● **Assignment**
Would you repeat the data below exactly, taking out the images?

(Saved data entries)
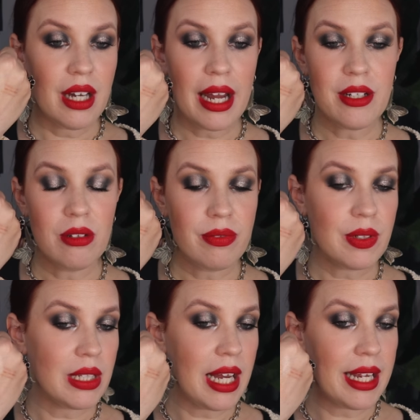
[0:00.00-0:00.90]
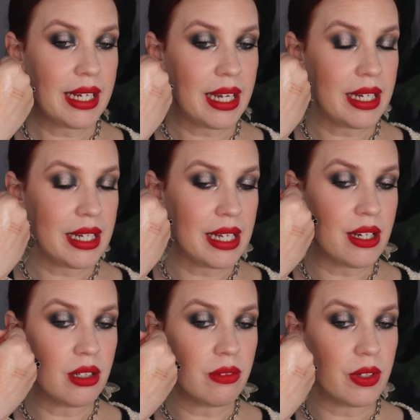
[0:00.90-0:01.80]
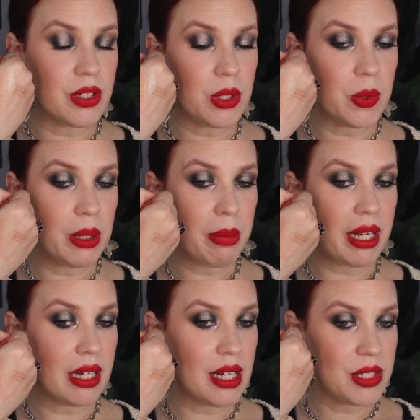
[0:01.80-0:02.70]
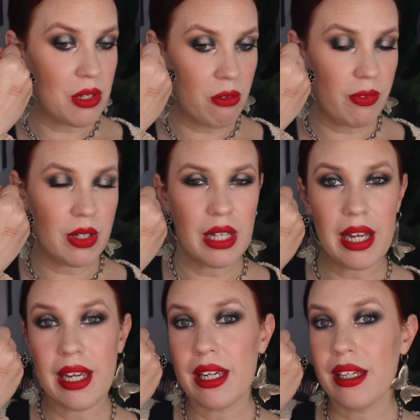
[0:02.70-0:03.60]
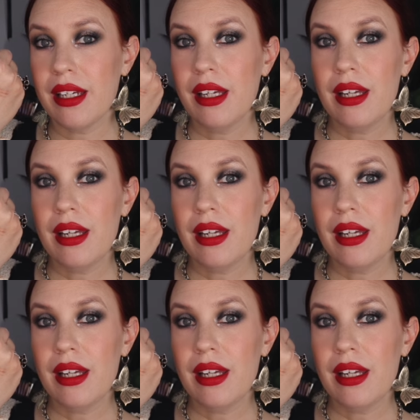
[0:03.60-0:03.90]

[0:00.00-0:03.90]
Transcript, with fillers: I don't feel like I can overdo it, but I also feel like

● **Result for this exercise**
[0:00.00-0:00.90]
[0:00.90-0:01.80]
[0:01.80-0:02.70]
[0:02.70-0:03.60]
[0:03.60-0:03.90]

[0:00.00-0:03.90]
Transcript, with fillers: I don't feel like I can overdo it, but I also feel like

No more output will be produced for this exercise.